_Exercise_: With the pictures removed, set down all of the entries below exactly.

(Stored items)

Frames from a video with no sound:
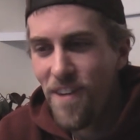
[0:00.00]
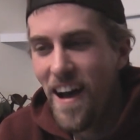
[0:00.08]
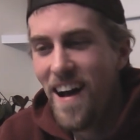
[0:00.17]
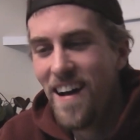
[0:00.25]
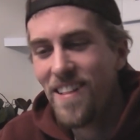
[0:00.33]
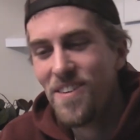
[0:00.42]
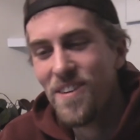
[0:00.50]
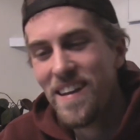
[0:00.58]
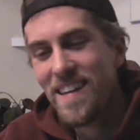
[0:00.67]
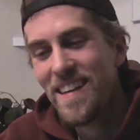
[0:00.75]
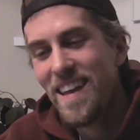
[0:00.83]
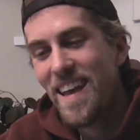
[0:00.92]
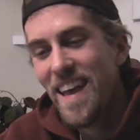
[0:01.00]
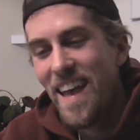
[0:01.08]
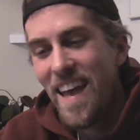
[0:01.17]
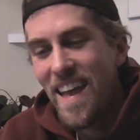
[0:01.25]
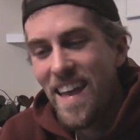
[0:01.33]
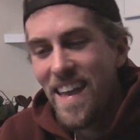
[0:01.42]
following
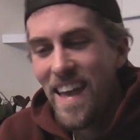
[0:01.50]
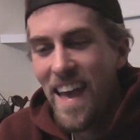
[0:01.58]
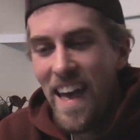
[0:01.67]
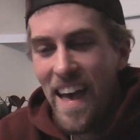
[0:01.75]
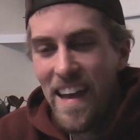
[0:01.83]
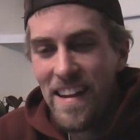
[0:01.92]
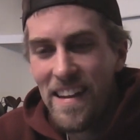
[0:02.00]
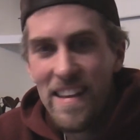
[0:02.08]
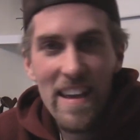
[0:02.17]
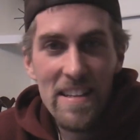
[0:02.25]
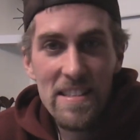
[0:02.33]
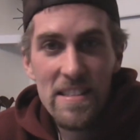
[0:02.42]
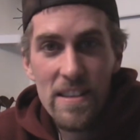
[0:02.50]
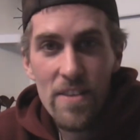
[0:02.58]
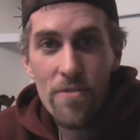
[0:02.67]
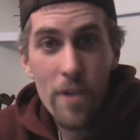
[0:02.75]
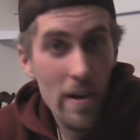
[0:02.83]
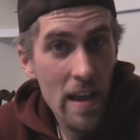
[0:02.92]
and gets
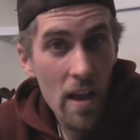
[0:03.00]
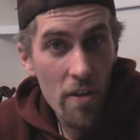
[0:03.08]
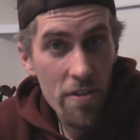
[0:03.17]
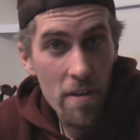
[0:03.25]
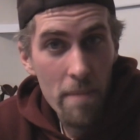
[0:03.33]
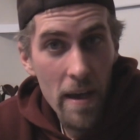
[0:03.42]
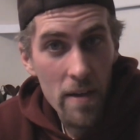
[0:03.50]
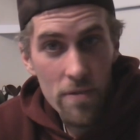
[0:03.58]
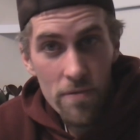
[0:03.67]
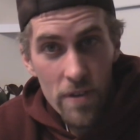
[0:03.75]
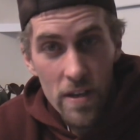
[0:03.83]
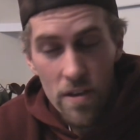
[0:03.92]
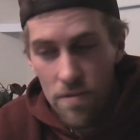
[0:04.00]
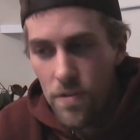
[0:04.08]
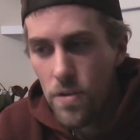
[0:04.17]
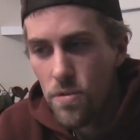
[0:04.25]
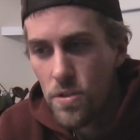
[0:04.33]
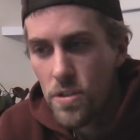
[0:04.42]
a very healthy amount of video
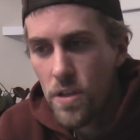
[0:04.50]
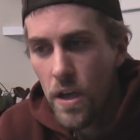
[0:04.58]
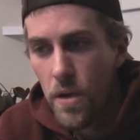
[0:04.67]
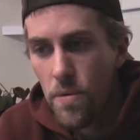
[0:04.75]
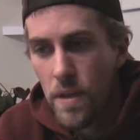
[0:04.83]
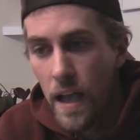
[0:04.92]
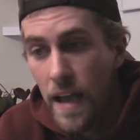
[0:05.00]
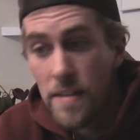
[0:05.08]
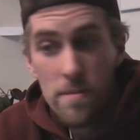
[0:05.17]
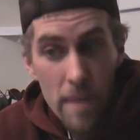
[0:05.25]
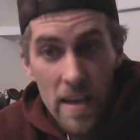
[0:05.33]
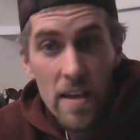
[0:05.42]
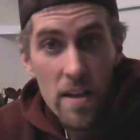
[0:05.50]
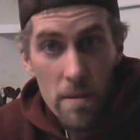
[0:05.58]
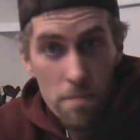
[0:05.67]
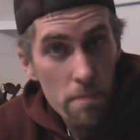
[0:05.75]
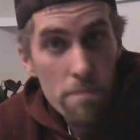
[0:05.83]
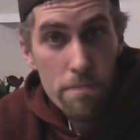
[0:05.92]
views. So the guy's making
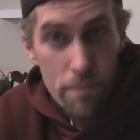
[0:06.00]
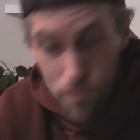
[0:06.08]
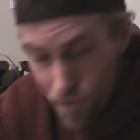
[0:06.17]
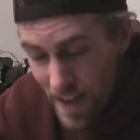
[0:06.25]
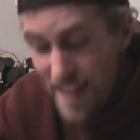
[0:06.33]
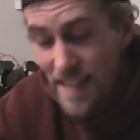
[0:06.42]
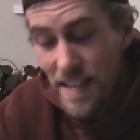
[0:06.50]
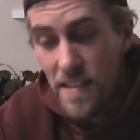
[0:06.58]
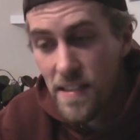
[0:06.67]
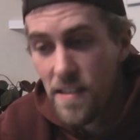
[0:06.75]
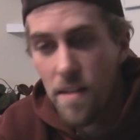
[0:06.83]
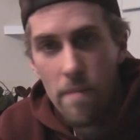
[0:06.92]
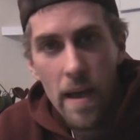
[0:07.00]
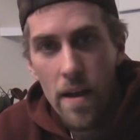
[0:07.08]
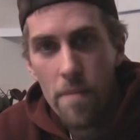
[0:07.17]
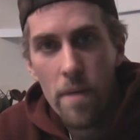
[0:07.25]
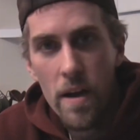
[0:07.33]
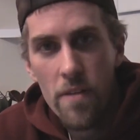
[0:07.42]
a pretty decent
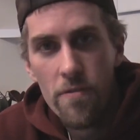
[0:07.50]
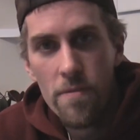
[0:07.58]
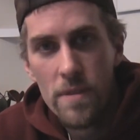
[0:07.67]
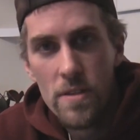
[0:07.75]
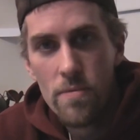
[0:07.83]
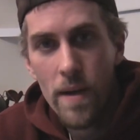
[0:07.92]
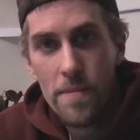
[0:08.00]
amount of money from this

_Task solution_:
Frames from a video with no sound:
[0:00.00]
[0:00.08]
[0:00.17]
[0:00.25]
[0:00.33]
[0:00.42]
[0:00.50]
[0:00.58]
[0:00.67]
[0:00.75]
[0:00.83]
[0:00.92]
[0:01.00]
[0:01.08]
[0:01.17]
[0:01.25]
[0:01.33]
[0:01.42]
following
[0:01.50]
[0:01.58]
[0:01.67]
[0:01.75]
[0:01.83]
[0:01.92]
[0:02.00]
[0:02.08]
[0:02.17]
[0:02.25]
[0:02.33]
[0:02.42]
[0:02.50]
[0:02.58]
[0:02.67]
[0:02.75]
[0:02.83]
[0:02.92]
and gets
[0:03.00]
[0:03.08]
[0:03.17]
[0:03.25]
[0:03.33]
[0:03.42]
[0:03.50]
[0:03.58]
[0:03.67]
[0:03.75]
[0:03.83]
[0:03.92]
[0:04.00]
[0:04.08]
[0:04.17]
[0:04.25]
[0:04.33]
[0:04.42]
a very healthy amount of video
[0:04.50]
[0:04.58]
[0:04.67]
[0:04.75]
[0:04.83]
[0:04.92]
[0:05.00]
[0:05.08]
[0:05.17]
[0:05.25]
[0:05.33]
[0:05.42]
[0:05.50]
[0:05.58]
[0:05.67]
[0:05.75]
[0:05.83]
[0:05.92]
views. So the guy's making
[0:06.00]
[0:06.08]
[0:06.17]
[0:06.25]
[0:06.33]
[0:06.42]
[0:06.50]
[0:06.58]
[0:06.67]
[0:06.75]
[0:06.83]
[0:06.92]
[0:07.00]
[0:07.08]
[0:07.17]
[0:07.25]
[0:07.33]
[0:07.42]
a pretty decent
[0:07.50]
[0:07.58]
[0:07.67]
[0:07.75]
[0:07.83]
[0:07.92]
[0:08.00]
amount of money from this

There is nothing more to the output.